Great points. It was well thought out and you presentated it very well..

kanda on January 13, 2009 at 9:22 AM

The fact that Cordesman has proven himself to be wrong about strategy until the war is one using methods that he was against, by AP’s own description, demonstrates there is little value in what he believe about this war, now.

Wait ’til it’s over, and maybe he’ll see improvement in every area again.

Cowboy is a compliment on January 13, 2009 at 10:02 AM

*one = won

Cowboy is a compliment on January 13, 2009 at 10:03 AM

Sorry mate. He is not a straght shooter. He consistently leans towards the Arab side in relation to the Israeli/Arab conflict.

davod on January 13, 2009 at 10:55 AM

I have no idea whether or not Israel has a strategy in Gaza but I do know that Anthony “Tony” Cordesman has no strategy and, in fact, is a clueless windbag.

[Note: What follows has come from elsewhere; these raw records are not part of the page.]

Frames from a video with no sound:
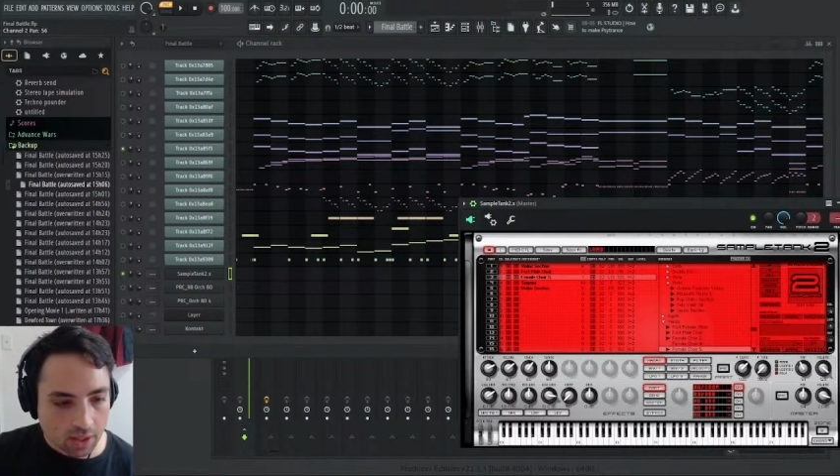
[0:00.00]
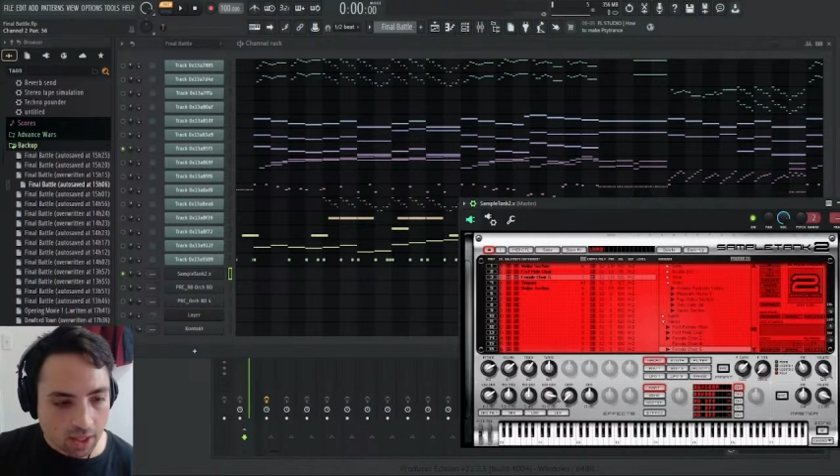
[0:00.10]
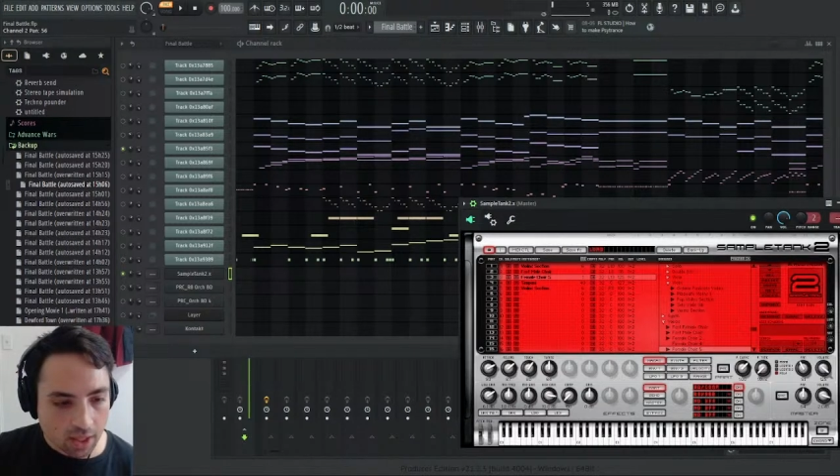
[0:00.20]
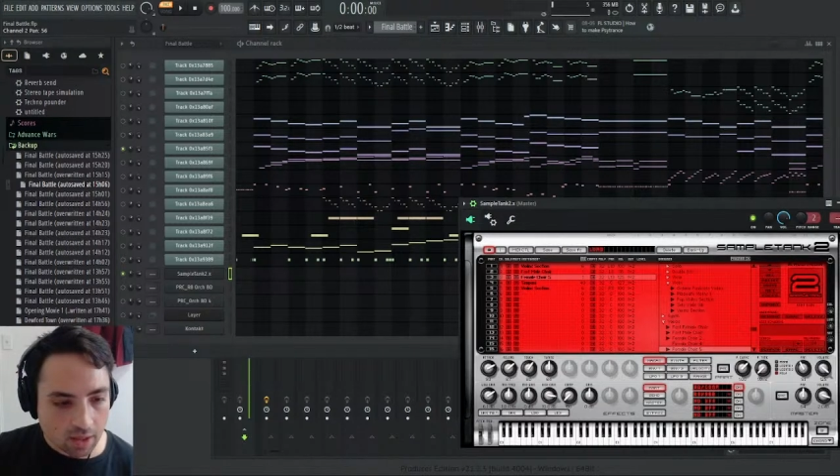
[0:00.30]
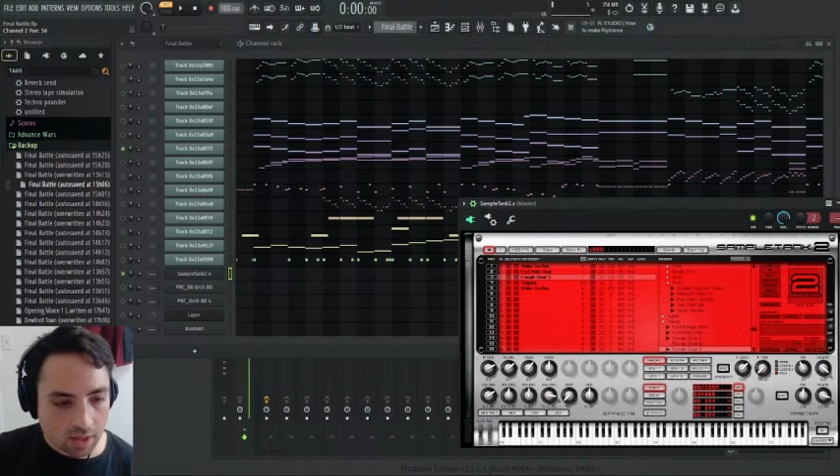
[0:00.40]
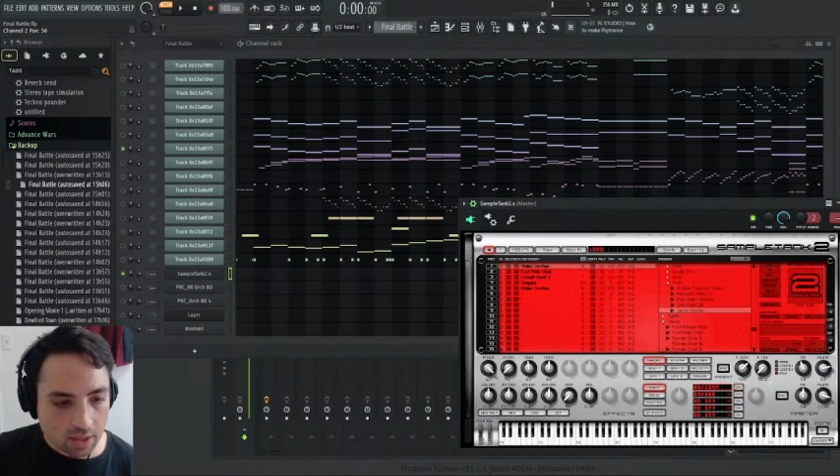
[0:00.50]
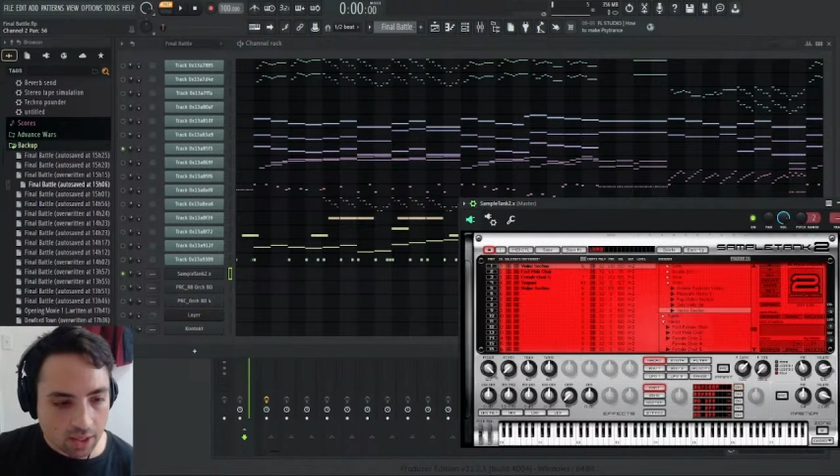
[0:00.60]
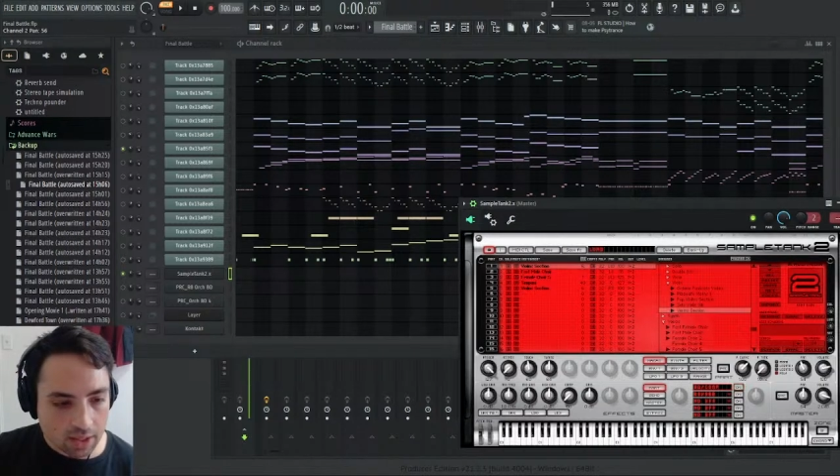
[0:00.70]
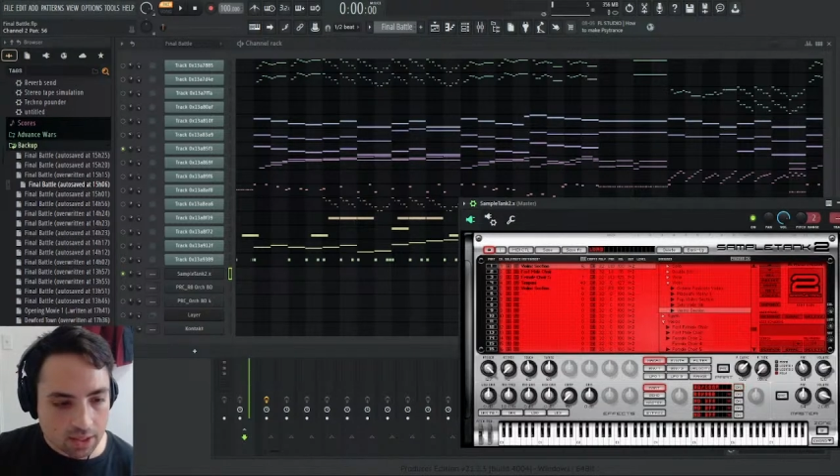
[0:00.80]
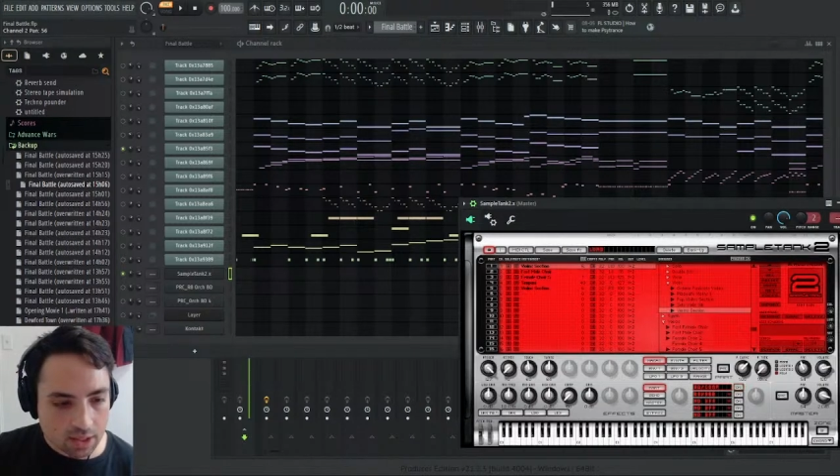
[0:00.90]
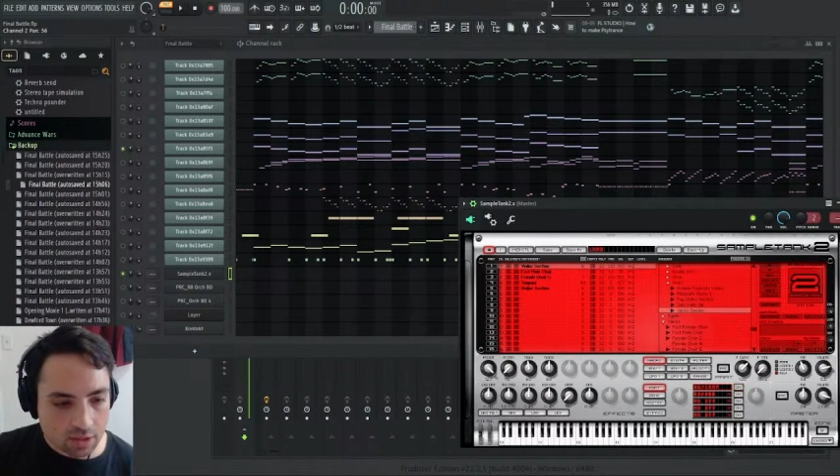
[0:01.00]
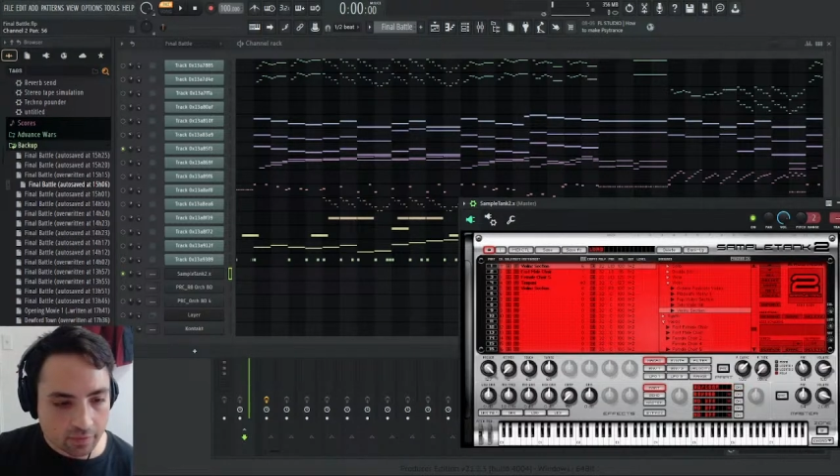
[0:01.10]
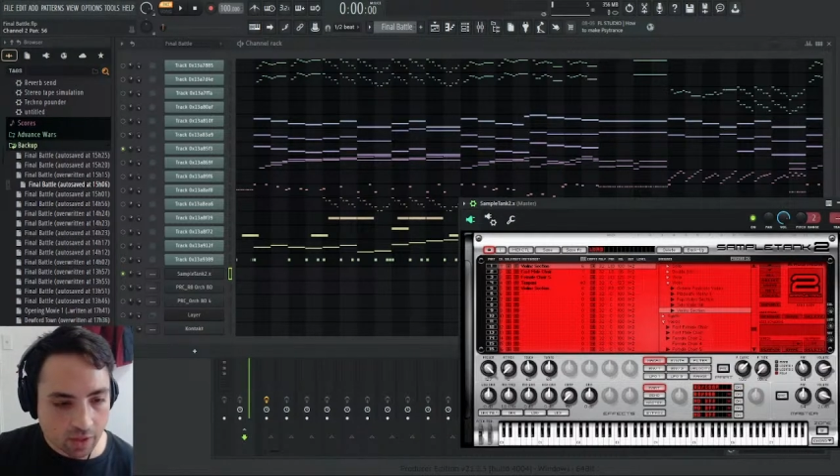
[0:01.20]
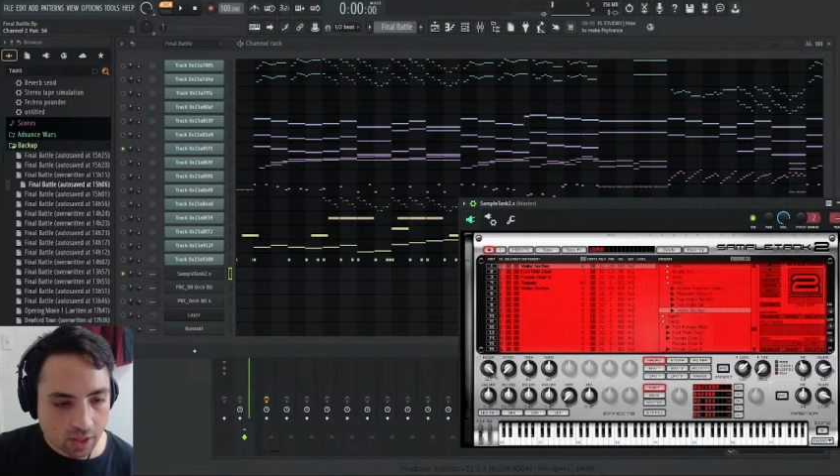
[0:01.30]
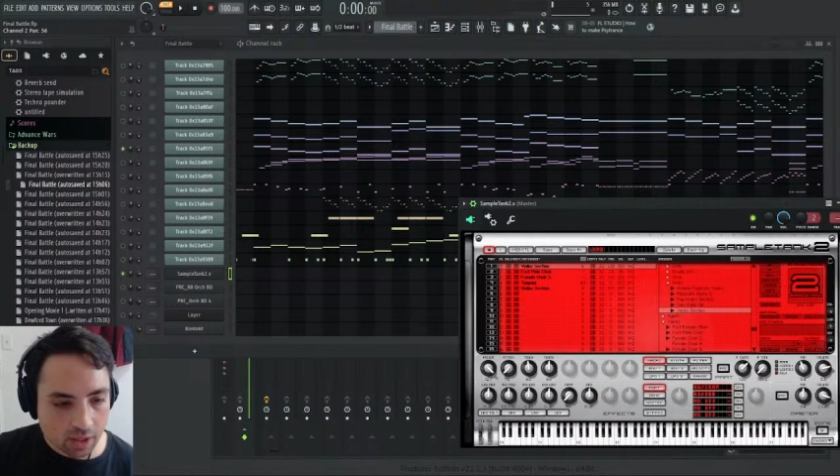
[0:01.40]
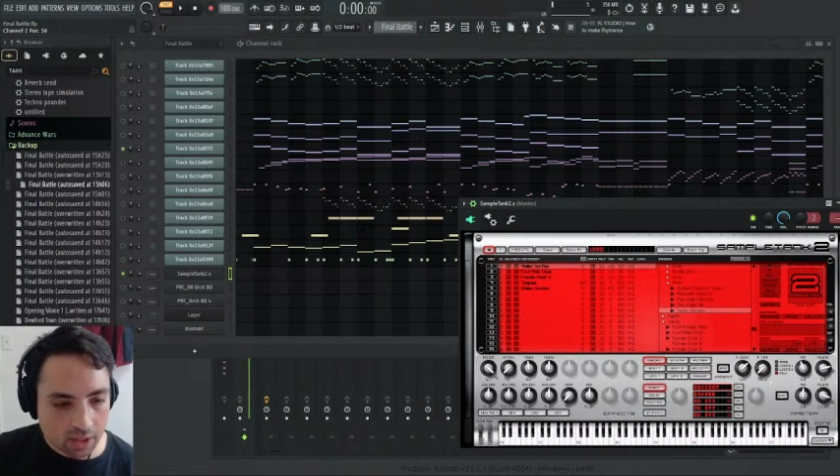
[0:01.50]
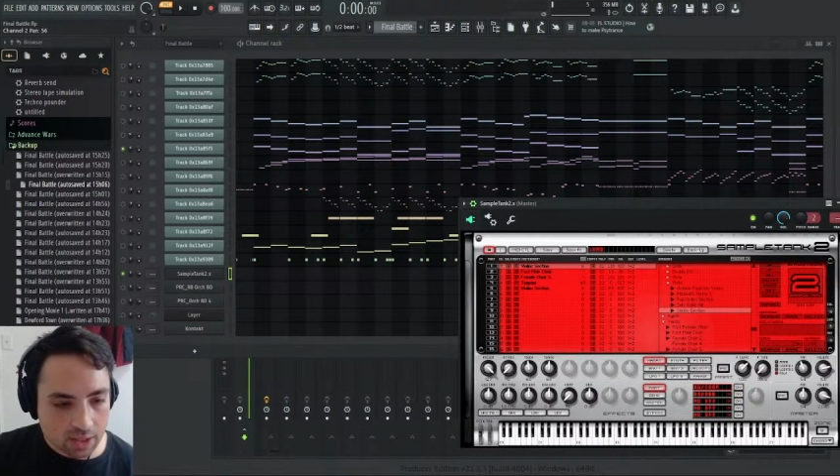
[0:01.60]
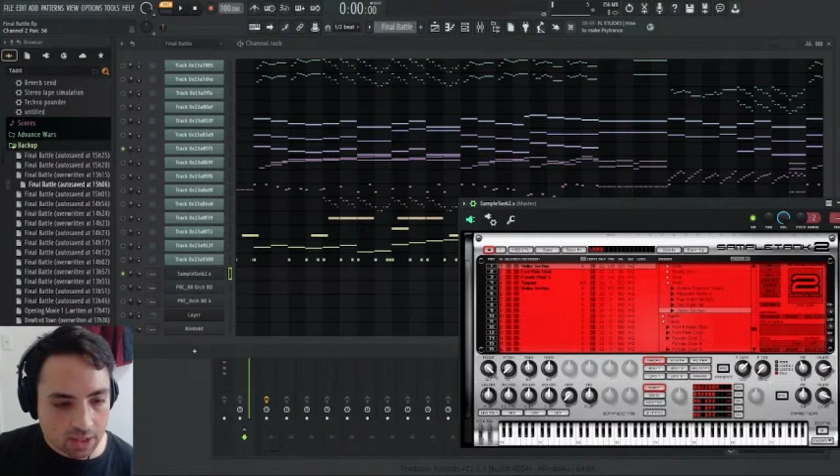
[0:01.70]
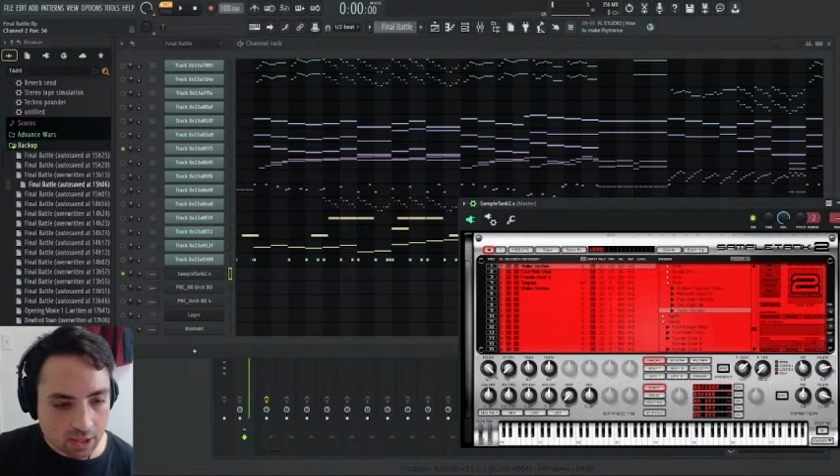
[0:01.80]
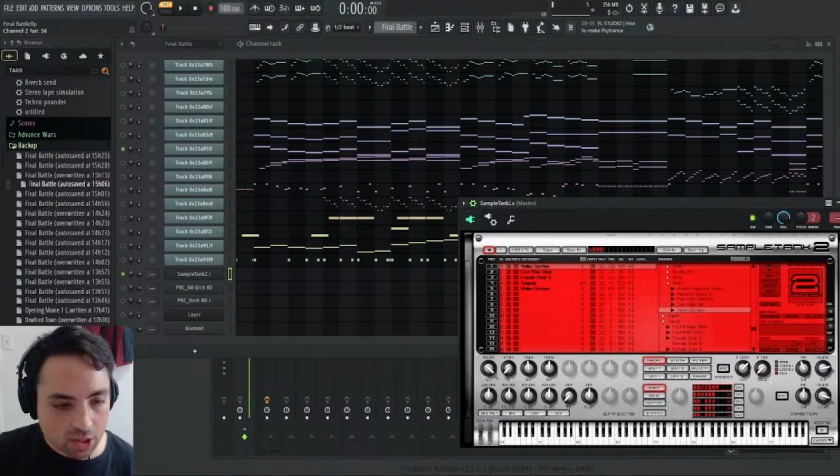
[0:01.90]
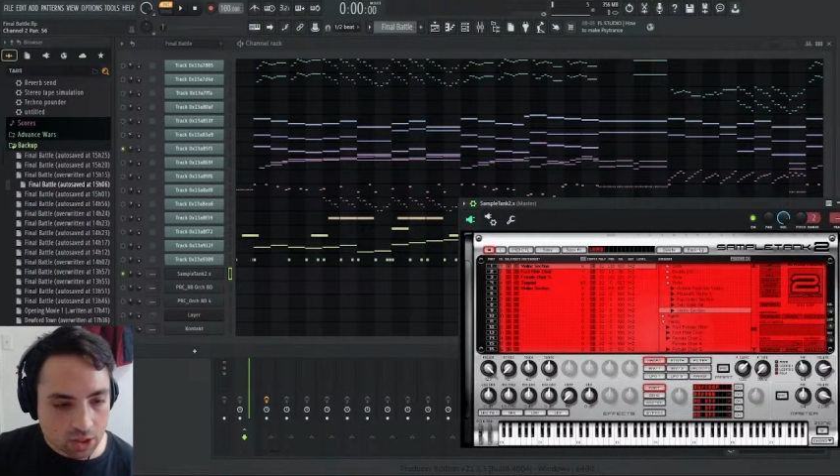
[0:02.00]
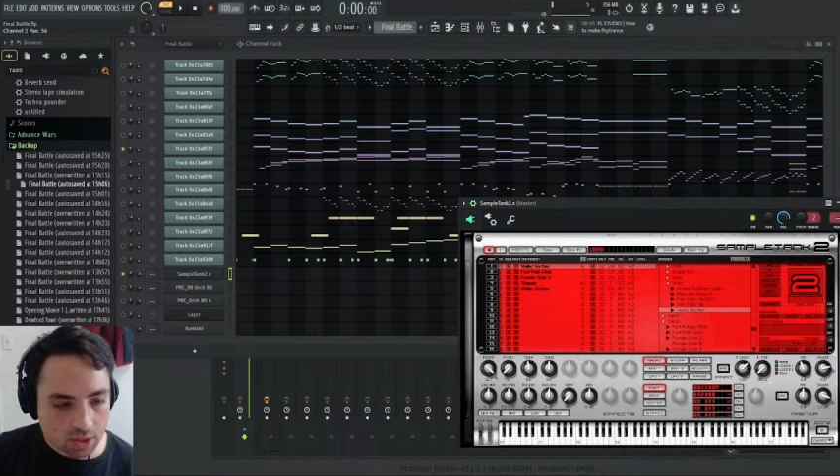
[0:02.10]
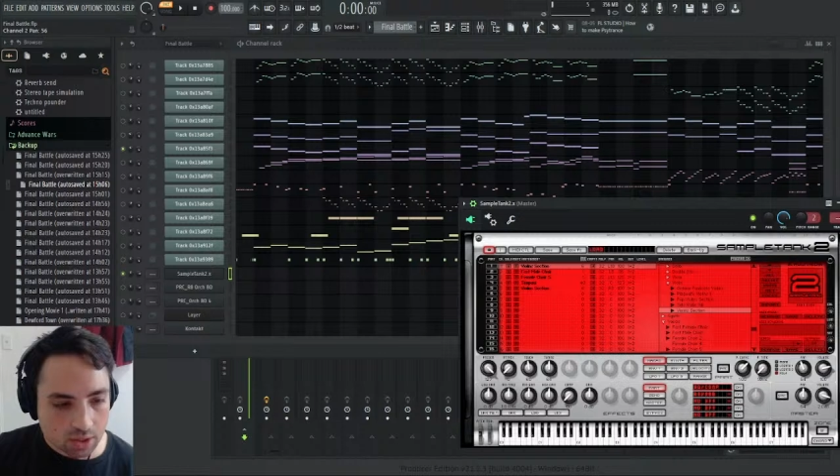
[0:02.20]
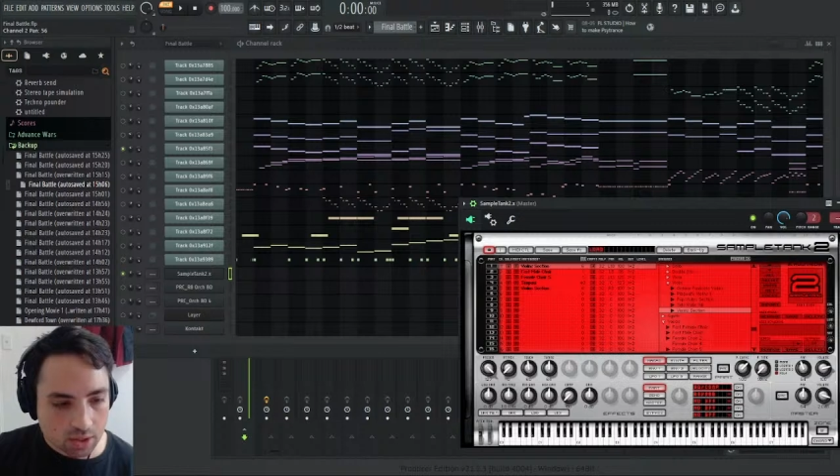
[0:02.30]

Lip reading: And then next is the violin section.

Back in the First Gulf War days in preparation for the assault on Iraq, i can remember Cordesman giving dire warnings about the “bomb proof” tunnels the Iraqis were hiding in. As soon as the US led coalition forces attacked Iraq, these “skilled” tunnel builders would cause “thousands of casualties” by crawling out of their “invulnerable” tunnels and attacking us from the rear.

In fact no such tunnels ever existed.

MaiDee on January 13, 2009 at 10:58 AM

MaiDee on January 13, 2009 at 10:58 AM

Yes but despite the best efforts of the Air Force most of Saddam’s WMD stocks and facilities remained intact. The vast majority of that infrastructure was destroyed by the follow on inspection teams rather than in combat. It wasn;t until the inspectors got in there that they really knew the full extent of that. It highlights how combat alone can fail… you need both combat and diplomacy to a certain degree.